[Saved entries]
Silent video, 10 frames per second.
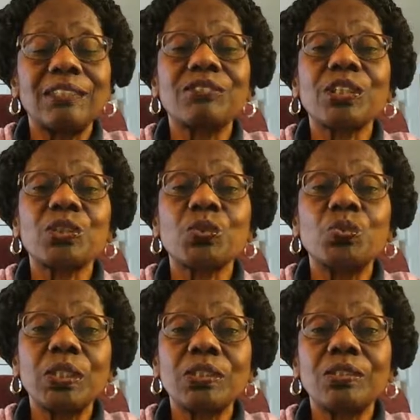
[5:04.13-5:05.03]
gives us
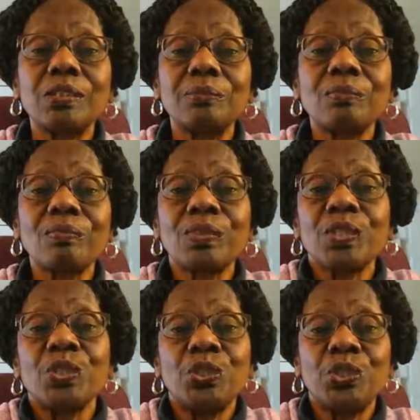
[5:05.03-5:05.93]
wisdom,
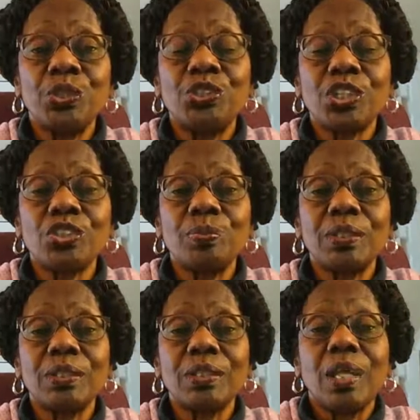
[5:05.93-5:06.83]
good
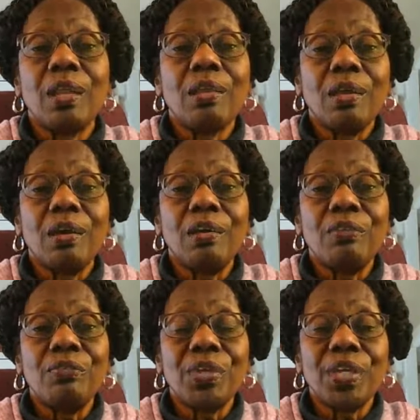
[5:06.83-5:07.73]
judgment,
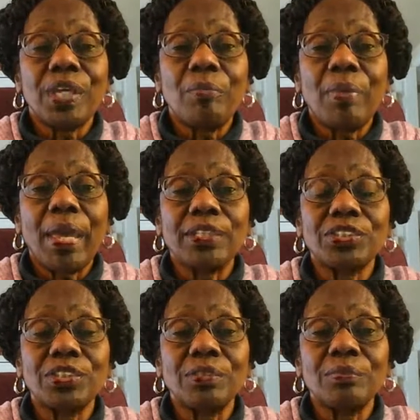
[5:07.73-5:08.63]
love,
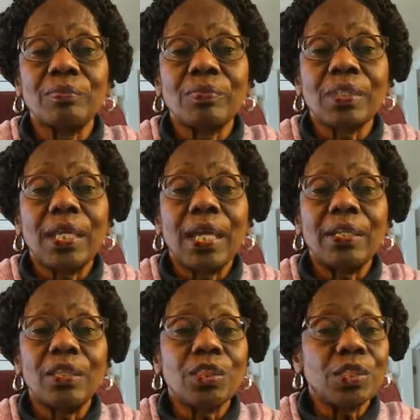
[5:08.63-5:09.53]
compassion,
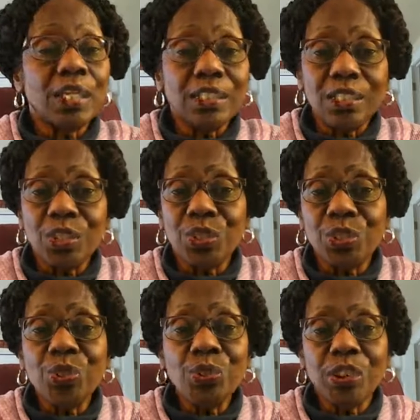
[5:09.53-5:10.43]
and an
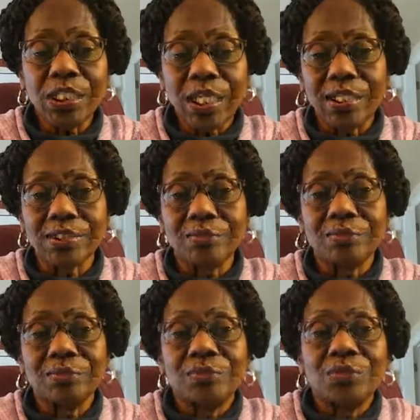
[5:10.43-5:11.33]

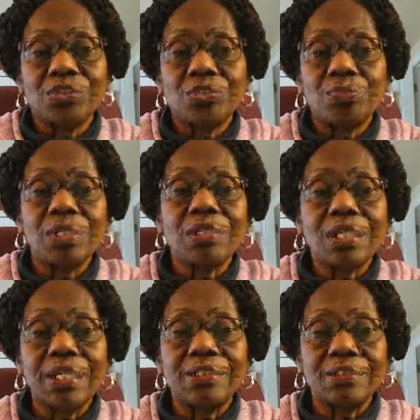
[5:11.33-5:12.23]
enthusiasm to be a
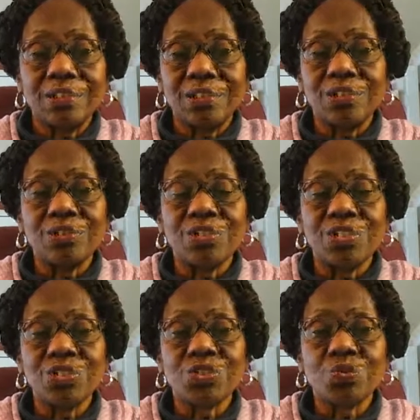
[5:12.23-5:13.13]
light in
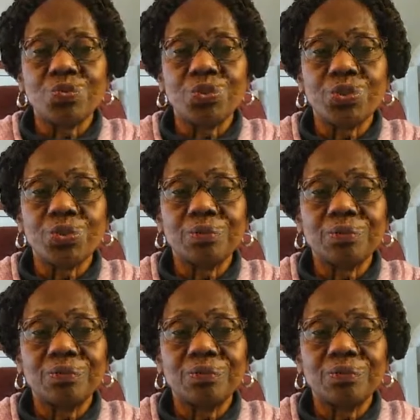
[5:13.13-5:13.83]
this world.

EXERCISE DESCRIPTION: Output the records exactly, please. The pictures are not part of the copy.

OUTPUT BELOW:
Silent video, 10 frames per second.
[5:04.13-5:05.03]
gives us
[5:05.03-5:05.93]
wisdom,
[5:05.93-5:06.83]
good
[5:06.83-5:07.73]
judgment,
[5:07.73-5:08.63]
love,
[5:08.63-5:09.53]
compassion,
[5:09.53-5:10.43]
and an
[5:10.43-5:11.33]

[5:11.33-5:12.23]
enthusiasm to be a
[5:12.23-5:13.13]
light in
[5:13.13-5:13.83]
this world.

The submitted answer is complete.